= Flamencology =

Flamencology, from the Spanish word Flamencología, is an academic discipline pertaining to the Flamenco arts. It combines research, documentation, and other techniques to achieve the diffusion and preservation of the art.

==Etymology==

The term was coined in 1955 by Spanish Argentine author Anselmo González Clement in a publication of the same year utilizing the term as its title. The Real Academia Española included the term in a revision of the Spanish dictionary through the efforts of the Granadine writer Luis Rosales. The term was diffused as early as 1958 by a group of erudites known as the Cátedra de Jerez in Jerez de la Frontera, Spain.

==Institutionalization==

The Discipline is institutionalized throughout the Andalucía region in southern Spain. Institutions such as the Universidad de Sevilla (University of Seville) and the Universidad de Córdoba (Córdoba University) offer specialization in this discipline.

==In Modern Practice==

The discipline is put into practice through various publications or lectures. Some examples of publications are Revista Alma 100, Revista El Olivo, and Flamenco World.com.

==Propagation==

The extent to which the discipline is practiced varies on the growth of general knowledge of the Flamenco arts. Since the beginning, it has been the purpose of Flamencologists to diffuse the art both locally and abroad, and with the diffusion of the art later come the methods of documenting and researching the art thus putting Flamencology into practice.

In practice, people are first exposed to Flamenco as an art be it music or dance. This can be either inherited through family ties or acquired by an aficionado. As in other disciplines, first comes the practice then comes the analysis, methods, techniques, and theory related to an "ology".

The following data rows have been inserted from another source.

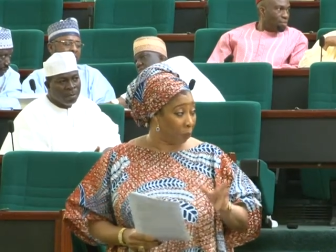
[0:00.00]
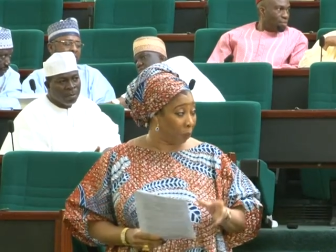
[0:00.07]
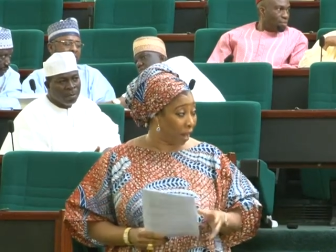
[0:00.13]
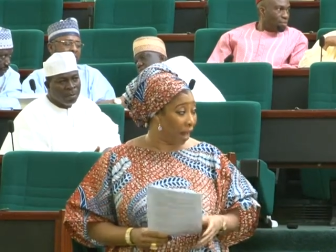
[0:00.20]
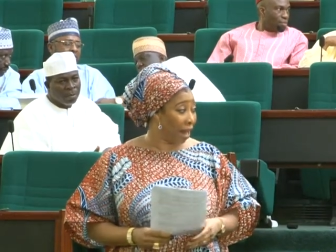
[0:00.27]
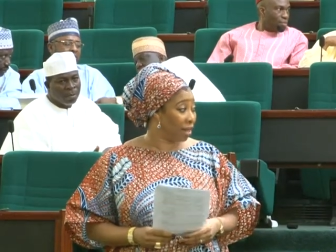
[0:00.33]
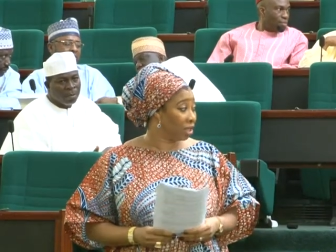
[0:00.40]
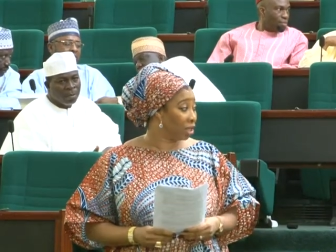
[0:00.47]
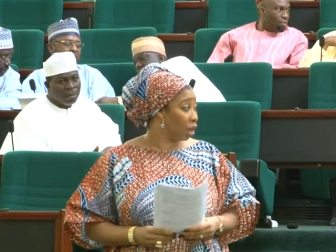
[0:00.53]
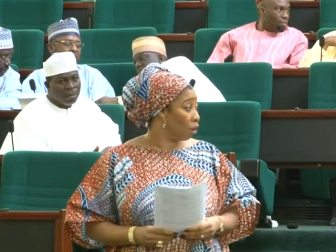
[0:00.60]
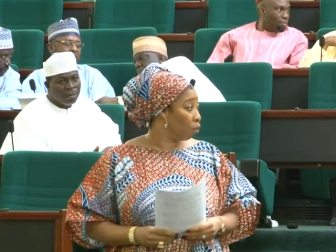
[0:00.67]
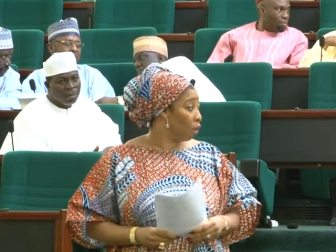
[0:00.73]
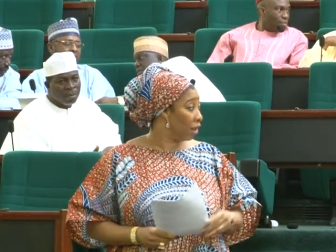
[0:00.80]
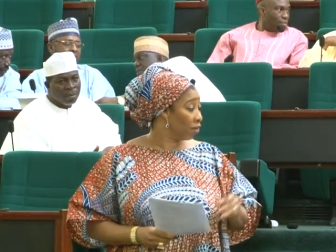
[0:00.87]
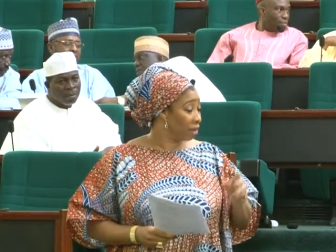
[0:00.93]
replaced
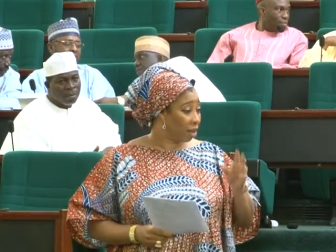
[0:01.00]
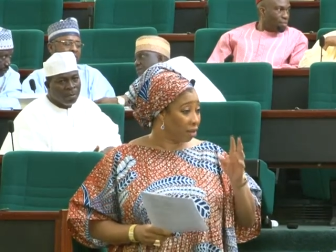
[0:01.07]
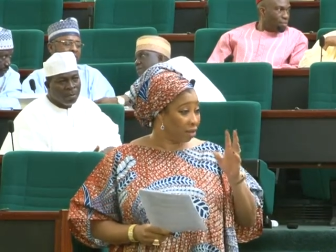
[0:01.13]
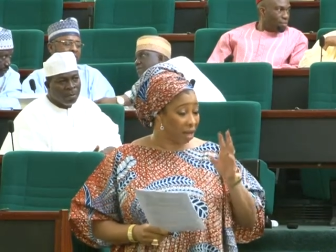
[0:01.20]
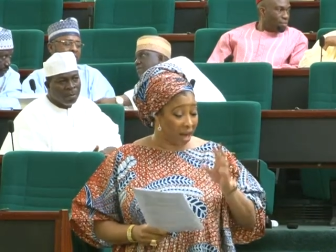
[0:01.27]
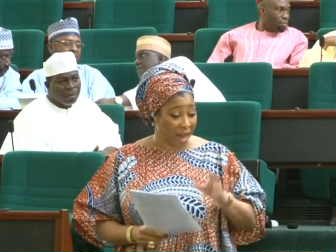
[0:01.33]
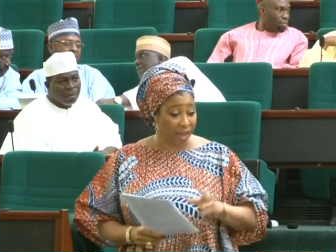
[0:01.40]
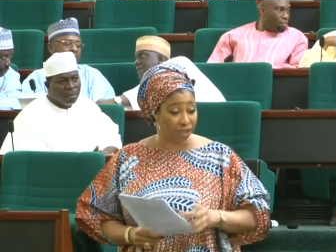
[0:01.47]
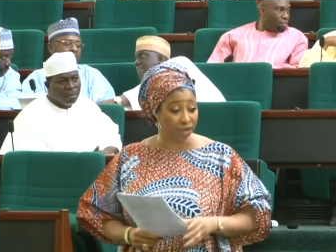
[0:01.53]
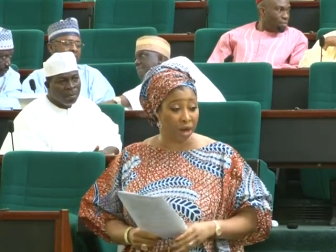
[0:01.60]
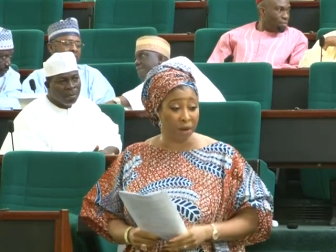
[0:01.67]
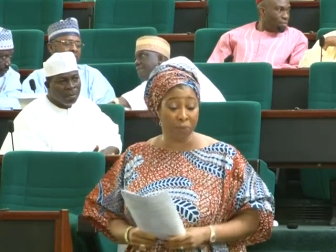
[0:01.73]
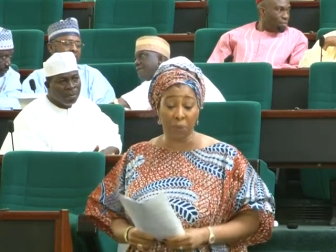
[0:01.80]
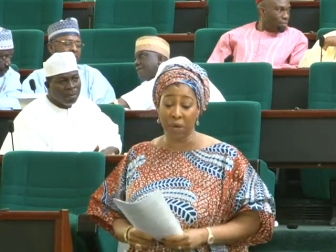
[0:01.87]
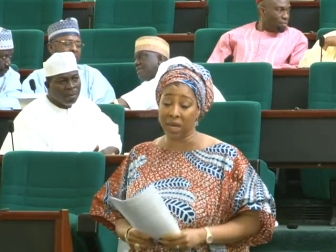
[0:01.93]
with the
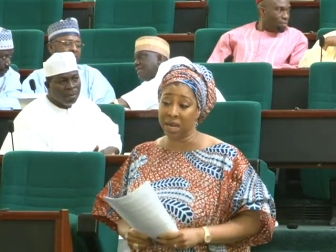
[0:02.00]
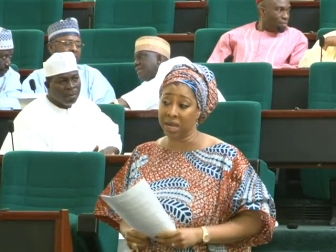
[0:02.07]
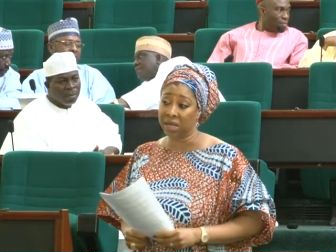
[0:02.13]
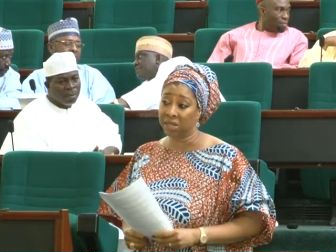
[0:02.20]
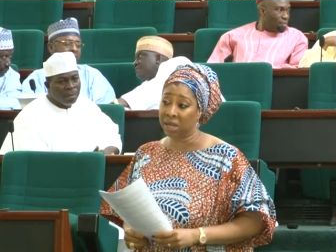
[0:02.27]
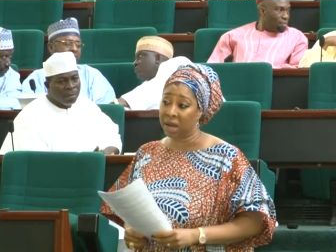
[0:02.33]
Nigerian police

The e has become more formal and taken root outside of Spain, wherever the art is cultivated to the point that documentation can be performed on relevant topics related to respective regions. Countries such as Argentina, Chile, Costa Rica, and Mexico have reached this point with Chilean writers contributing to Flamenco publications in Spain and Chile and in Mexico with the creation of the Instituto Mexicano de Flamencología. In 2005 Argentina, held its first "Jornada de Flamencología" with a number of lectures.

==Bibliography==

- Esteban, José María. 2007, Breve enciclopedia del flamenco, Madrid: Libsa.
- Mederos, Alicia. 1996, El flamenco, Madrid: Acento Editorial.